In this chapter, a novel framework to solving SCBSS based on the cochleagram TF representation and a family of IS divergence based novel two-dimensional nonnegative matrix factorization algorithms are proposed. The proposed solution separates audio sources from a single channel without relying on training information about the original sources. The uniqueness of the proposed work can be summarised as follows:

(i) Using the gammatone filterbank to construct audio signal TF representation. It produces a non-uniform TF domain termed as the cochleagram whereby each TF unit has different resolution unlike the classic spectrogram which deals only with uniform resolution.

(ii) The separability theory has been derived in the TF domain and a quantitative performance measure has been developed to evaluate how separable the sources in the monaural mixed signal. In particular, the ideal condition has been identified when the sources are perfectly separable. We also proposed a separation framework using the gammatone filterbank. The latter produces a non-uniform TF domain termed as the cochleagram whereby each TF unit has different resolution unlike the classical spectrogram which deals only with uniform resolution. Towards this end, it is shown

that the mixed signal is significantly more separable in the cochleagram than the classic spectrogram and the log-frequency spectrogram (constant-Q transform).

(iii) A family of IS divergence based novel two-dimensional nonnegative matrix factorization algorithms has been developed to extract the spectral and temporal features of the sources. The proposed factorizations are scale invariant whereby the lower energy components in the cochleagram can be treated with equal importance as the higher energy components. Within the context of SCBSS, this property is highly desirable as it enables the spectral-temporal features of the sources that are usually characterized by large dynamic range of energy to be estimated with significantly higher accuracy. This is to be contrasted with the matrix factorization based on LS distance and KL divergence where both methods favor the high-energy components but neglect the low-energy components.

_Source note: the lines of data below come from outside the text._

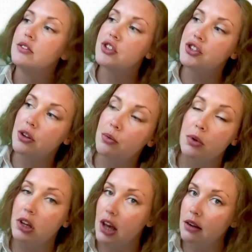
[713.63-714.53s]

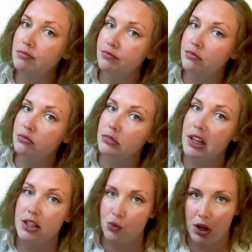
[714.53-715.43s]
stuga
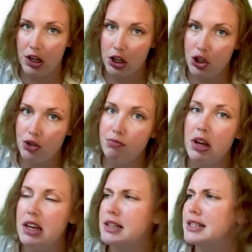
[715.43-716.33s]
in Swedish
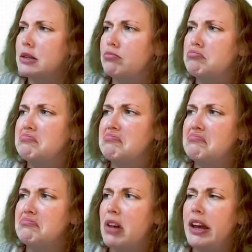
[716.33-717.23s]
is
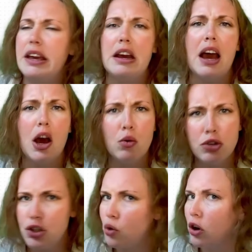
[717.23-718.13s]
a
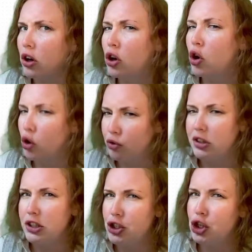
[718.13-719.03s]
house or a
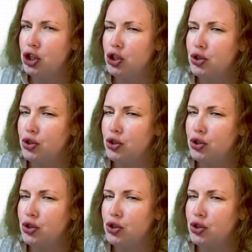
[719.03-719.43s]
cottage.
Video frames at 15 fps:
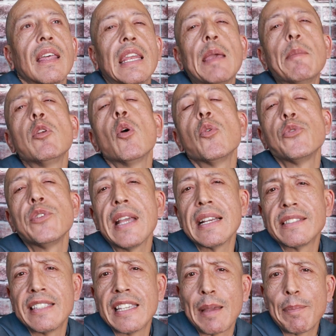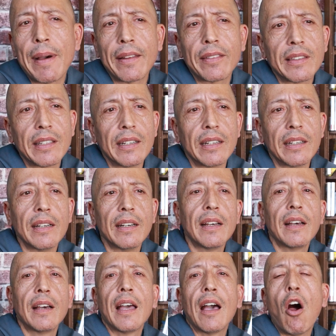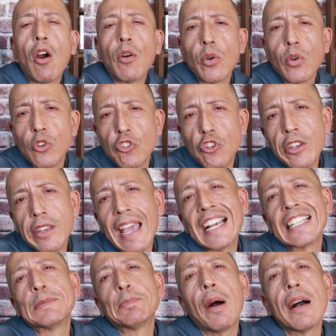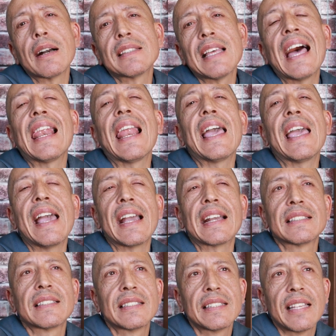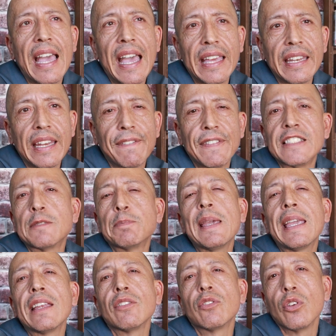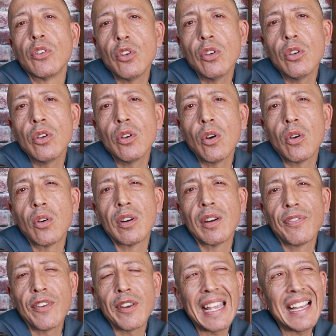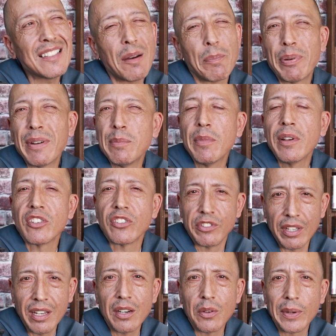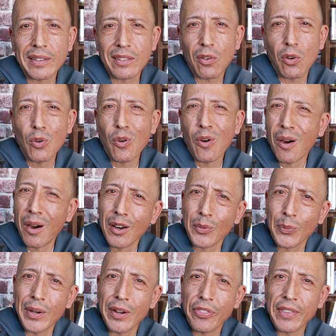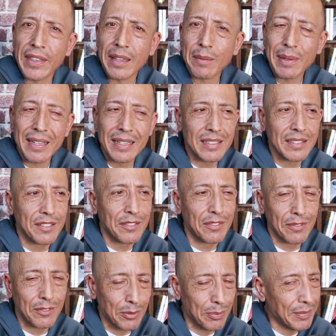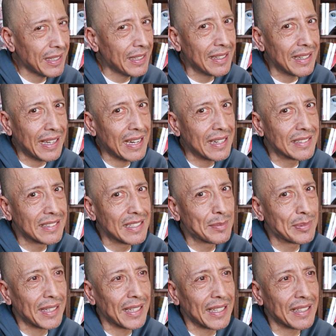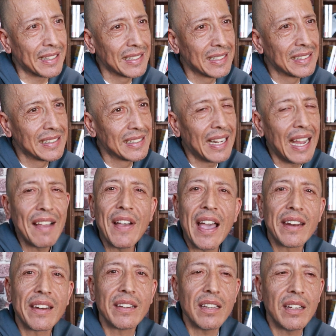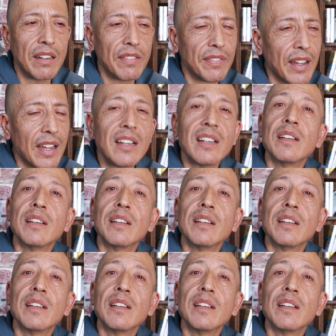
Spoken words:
Let me know what you guys think about the ROG Xbox Ally X, and if it's speaking to you, or if you guys are pretty much done with the whole hardware thing, because to me it kind of seems like I've had enough.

This chapter is organized as follows: Section 5.1 introduces the different TF matrix representations and the separability theory is developed. In Section 5.2, the family of IS divergence based NMF2D and regularised NMF2D algorithms are derived. The proposed source separation framework is fully developed. Experimental results and a series of performance comparison with other matrix factorization methods are presented in Section 5.3. Finally, Section 5.4 concludes the work of this chapter.